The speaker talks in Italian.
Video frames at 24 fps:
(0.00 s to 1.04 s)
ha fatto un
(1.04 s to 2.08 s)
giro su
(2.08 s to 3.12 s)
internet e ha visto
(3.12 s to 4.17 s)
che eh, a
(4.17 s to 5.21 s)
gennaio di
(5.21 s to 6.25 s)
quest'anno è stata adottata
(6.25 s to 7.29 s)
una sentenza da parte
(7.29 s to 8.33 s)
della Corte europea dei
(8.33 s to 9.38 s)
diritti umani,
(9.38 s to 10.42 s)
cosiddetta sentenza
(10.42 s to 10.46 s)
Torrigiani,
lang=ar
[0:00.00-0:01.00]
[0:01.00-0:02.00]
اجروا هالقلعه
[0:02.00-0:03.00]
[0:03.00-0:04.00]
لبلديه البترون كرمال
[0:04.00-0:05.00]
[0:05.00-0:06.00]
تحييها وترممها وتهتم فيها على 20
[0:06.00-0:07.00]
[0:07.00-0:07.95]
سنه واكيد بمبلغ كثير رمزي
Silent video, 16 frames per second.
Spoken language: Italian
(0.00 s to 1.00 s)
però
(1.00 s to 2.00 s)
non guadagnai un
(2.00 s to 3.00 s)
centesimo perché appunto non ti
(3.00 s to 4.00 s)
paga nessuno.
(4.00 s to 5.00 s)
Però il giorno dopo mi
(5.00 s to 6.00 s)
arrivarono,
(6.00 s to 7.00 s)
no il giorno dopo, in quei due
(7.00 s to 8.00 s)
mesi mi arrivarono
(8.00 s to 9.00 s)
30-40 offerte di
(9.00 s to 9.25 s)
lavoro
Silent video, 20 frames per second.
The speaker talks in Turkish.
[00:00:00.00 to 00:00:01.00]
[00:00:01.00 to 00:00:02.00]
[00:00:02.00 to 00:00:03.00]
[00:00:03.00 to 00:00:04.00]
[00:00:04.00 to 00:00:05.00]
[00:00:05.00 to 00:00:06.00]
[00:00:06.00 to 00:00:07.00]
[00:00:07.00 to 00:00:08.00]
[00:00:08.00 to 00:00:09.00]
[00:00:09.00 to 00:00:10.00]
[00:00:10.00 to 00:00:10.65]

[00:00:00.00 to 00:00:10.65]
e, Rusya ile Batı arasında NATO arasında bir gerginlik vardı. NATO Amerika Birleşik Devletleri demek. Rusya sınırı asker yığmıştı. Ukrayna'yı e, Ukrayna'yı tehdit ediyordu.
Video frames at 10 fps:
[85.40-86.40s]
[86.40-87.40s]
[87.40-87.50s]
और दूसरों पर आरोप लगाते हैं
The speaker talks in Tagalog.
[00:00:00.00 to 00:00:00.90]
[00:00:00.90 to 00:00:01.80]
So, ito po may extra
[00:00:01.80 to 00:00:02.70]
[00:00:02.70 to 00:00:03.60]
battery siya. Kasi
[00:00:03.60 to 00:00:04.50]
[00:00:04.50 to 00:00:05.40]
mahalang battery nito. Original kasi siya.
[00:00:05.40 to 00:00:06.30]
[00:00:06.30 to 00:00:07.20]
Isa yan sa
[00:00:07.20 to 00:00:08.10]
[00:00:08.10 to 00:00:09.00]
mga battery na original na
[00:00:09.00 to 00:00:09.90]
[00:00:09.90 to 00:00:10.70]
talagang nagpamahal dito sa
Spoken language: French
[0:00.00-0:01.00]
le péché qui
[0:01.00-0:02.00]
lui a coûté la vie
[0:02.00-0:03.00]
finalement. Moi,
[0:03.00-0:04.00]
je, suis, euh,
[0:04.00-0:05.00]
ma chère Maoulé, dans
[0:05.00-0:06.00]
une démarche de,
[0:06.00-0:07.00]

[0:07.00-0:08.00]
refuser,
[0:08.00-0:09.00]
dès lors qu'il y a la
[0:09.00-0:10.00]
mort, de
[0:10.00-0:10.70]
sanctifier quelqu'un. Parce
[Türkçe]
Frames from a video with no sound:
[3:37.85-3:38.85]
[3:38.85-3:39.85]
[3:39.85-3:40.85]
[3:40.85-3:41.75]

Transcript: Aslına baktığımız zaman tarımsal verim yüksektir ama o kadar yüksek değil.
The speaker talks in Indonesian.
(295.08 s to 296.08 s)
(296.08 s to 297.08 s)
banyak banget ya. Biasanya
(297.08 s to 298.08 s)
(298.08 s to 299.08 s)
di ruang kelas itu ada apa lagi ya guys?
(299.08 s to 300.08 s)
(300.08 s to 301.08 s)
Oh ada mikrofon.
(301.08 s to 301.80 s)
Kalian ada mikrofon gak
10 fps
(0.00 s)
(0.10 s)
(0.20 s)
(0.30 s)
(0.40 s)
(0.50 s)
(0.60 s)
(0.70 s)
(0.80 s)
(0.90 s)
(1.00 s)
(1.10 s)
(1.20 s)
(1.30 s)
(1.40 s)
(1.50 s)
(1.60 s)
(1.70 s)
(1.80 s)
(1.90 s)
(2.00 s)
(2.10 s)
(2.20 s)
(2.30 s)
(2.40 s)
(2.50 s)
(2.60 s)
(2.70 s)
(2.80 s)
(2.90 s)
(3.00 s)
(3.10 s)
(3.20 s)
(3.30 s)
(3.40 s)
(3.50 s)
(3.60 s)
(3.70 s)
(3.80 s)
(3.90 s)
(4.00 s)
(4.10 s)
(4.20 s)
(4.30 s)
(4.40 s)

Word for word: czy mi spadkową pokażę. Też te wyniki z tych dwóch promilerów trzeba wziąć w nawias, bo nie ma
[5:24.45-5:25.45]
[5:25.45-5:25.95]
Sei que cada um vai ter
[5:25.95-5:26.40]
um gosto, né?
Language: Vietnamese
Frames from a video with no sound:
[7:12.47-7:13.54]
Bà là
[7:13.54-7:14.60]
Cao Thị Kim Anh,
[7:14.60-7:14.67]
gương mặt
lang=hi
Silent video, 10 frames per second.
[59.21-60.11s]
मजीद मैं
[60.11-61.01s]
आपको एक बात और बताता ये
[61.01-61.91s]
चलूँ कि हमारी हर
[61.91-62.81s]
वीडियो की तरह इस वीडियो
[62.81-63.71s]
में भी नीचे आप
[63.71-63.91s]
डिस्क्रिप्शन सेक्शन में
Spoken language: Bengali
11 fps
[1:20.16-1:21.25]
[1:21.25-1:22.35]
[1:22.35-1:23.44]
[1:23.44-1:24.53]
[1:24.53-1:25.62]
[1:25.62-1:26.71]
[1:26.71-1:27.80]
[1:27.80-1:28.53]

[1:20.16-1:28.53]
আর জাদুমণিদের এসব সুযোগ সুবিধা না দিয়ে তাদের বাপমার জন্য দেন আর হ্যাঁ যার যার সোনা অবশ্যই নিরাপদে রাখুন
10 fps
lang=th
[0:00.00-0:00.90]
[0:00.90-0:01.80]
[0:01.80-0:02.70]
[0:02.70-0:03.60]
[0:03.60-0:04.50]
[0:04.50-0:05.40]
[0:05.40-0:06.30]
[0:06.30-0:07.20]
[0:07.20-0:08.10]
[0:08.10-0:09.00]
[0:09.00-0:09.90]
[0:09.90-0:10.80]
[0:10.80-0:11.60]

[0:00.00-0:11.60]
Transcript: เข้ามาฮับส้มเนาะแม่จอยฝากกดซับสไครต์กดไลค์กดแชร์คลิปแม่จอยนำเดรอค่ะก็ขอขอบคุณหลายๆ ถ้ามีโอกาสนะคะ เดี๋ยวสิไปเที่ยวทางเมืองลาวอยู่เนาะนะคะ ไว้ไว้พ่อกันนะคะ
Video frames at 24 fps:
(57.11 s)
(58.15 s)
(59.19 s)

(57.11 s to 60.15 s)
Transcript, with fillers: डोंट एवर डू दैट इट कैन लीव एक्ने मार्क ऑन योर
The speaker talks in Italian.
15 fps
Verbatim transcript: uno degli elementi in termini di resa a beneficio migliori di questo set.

────────────────────

* _TASK TO CARRY OUT_: Look above for the line containing "(1.04 s to 2.08 s)". Output from there through the line containing "[00:00:07.20 to 00:00:08.10]", exactly and inclusively.

* _EXERCISE RESPONSE_:
(1.04 s to 2.08 s)
giro su
(2.08 s to 3.12 s)
internet e ha visto
(3.12 s to 4.17 s)
che eh, a
(4.17 s to 5.21 s)
gennaio di
(5.21 s to 6.25 s)
quest'anno è stata adottata
(6.25 s to 7.29 s)
una sentenza da parte
(7.29 s to 8.33 s)
della Corte europea dei
(8.33 s to 9.38 s)
diritti umani,
(9.38 s to 10.42 s)
cosiddetta sentenza
(10.42 s to 10.46 s)
Torrigiani,
lang=ar
[0:00.00-0:01.00]
[0:01.00-0:02.00]
اجروا هالقلعه
[0:02.00-0:03.00]
[0:03.00-0:04.00]
لبلديه البترون كرمال
[0:04.00-0:05.00]
[0:05.00-0:06.00]
تحييها وترممها وتهتم فيها على 20
[0:06.00-0:07.00]
[0:07.00-0:07.95]
سنه واكيد بمبلغ كثير رمزي
Silent video, 16 frames per second.
Spoken language: Italian
(0.00 s to 1.00 s)
però
(1.00 s to 2.00 s)
non guadagnai un
(2.00 s to 3.00 s)
centesimo perché appunto non ti
(3.00 s to 4.00 s)
paga nessuno.
(4.00 s to 5.00 s)
Però il giorno dopo mi
(5.00 s to 6.00 s)
arrivarono,
(6.00 s to 7.00 s)
no il giorno dopo, in quei due
(7.00 s to 8.00 s)
mesi mi arrivarono
(8.00 s to 9.00 s)
30-40 offerte di
(9.00 s to 9.25 s)
lavoro
Silent video, 20 frames per second.
The speaker talks in Turkish.
[00:00:00.00 to 00:00:01.00]
[00:00:01.00 to 00:00:02.00]
[00:00:02.00 to 00:00:03.00]
[00:00:03.00 to 00:00:04.00]
[00:00:04.00 to 00:00:05.00]
[00:00:05.00 to 00:00:06.00]
[00:00:06.00 to 00:00:07.00]
[00:00:07.00 to 00:00:08.00]
[00:00:08.00 to 00:00:09.00]
[00:00:09.00 to 00:00:10.00]
[00:00:10.00 to 00:00:10.65]

[00:00:00.00 to 00:00:10.65]
e, Rusya ile Batı arasında NATO arasında bir gerginlik vardı. NATO Amerika Birleşik Devletleri demek. Rusya sınırı asker yığmıştı. Ukrayna'yı e, Ukrayna'yı tehdit ediyordu.
Video frames at 10 fps:
[85.40-86.40s]
[86.40-87.40s]
[87.40-87.50s]
और दूसरों पर आरोप लगाते हैं
The speaker talks in Tagalog.
[00:00:00.00 to 00:00:00.90]
[00:00:00.90 to 00:00:01.80]
So, ito po may extra
[00:00:01.80 to 00:00:02.70]
[00:00:02.70 to 00:00:03.60]
battery siya. Kasi
[00:00:03.60 to 00:00:04.50]
[00:00:04.50 to 00:00:05.40]
mahalang battery nito. Original kasi siya.
[00:00:05.40 to 00:00:06.30]
[00:00:06.30 to 00:00:07.20]
Isa yan sa
[00:00:07.20 to 00:00:08.10]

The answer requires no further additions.